:: Input

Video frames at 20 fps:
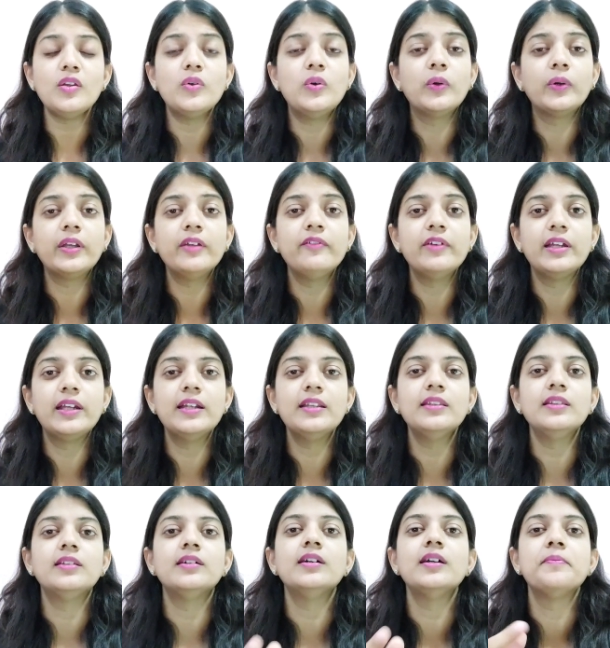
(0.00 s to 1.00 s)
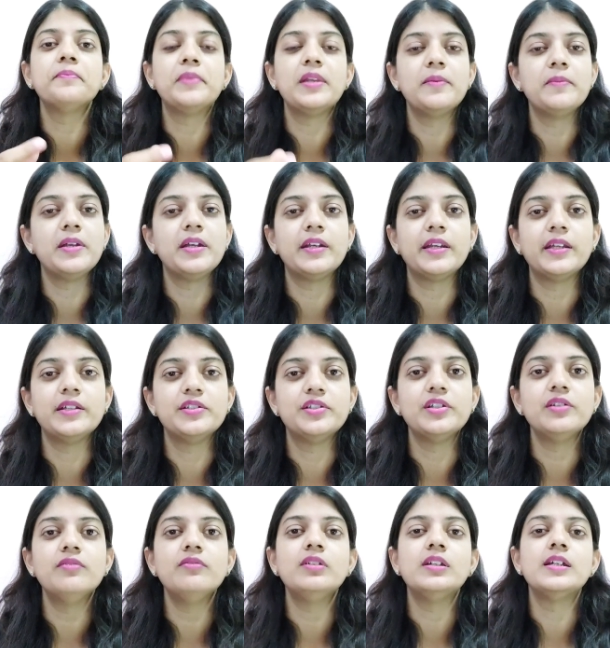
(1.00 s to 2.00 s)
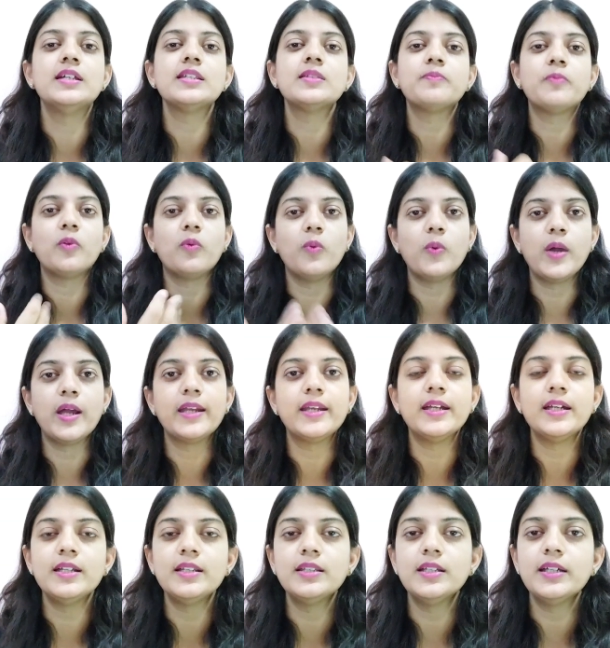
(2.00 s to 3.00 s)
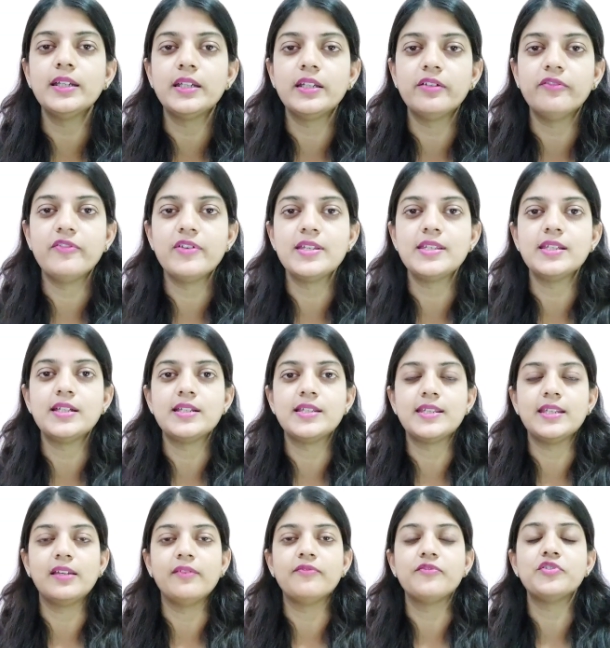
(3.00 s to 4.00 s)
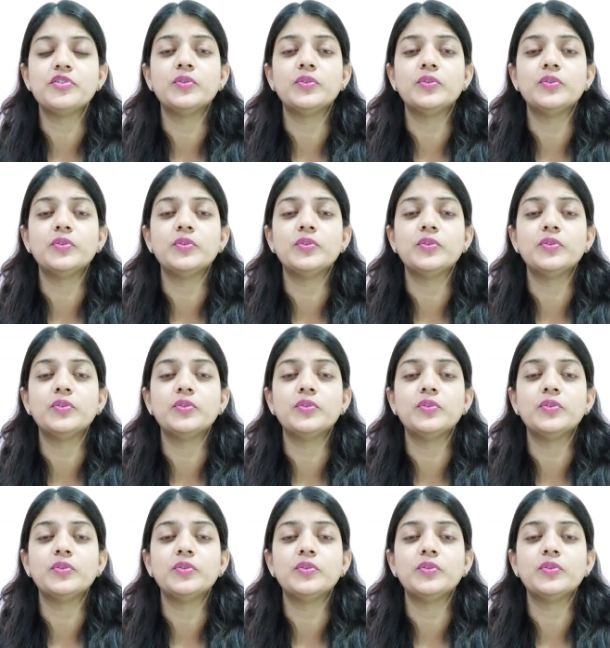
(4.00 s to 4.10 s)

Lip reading: okay, wherein the implementation is provided in the interface itself,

::::

#### [Assignment]
Give the data back exactly, omitting all pictures.

#### [Response to the exercise]
Video frames at 20 fps:
(0.00 s to 1.00 s)
(1.00 s to 2.00 s)
(2.00 s to 3.00 s)
(3.00 s to 4.00 s)
(4.00 s to 4.10 s)

Lip reading: okay, wherein the implementation is provided in the interface itself,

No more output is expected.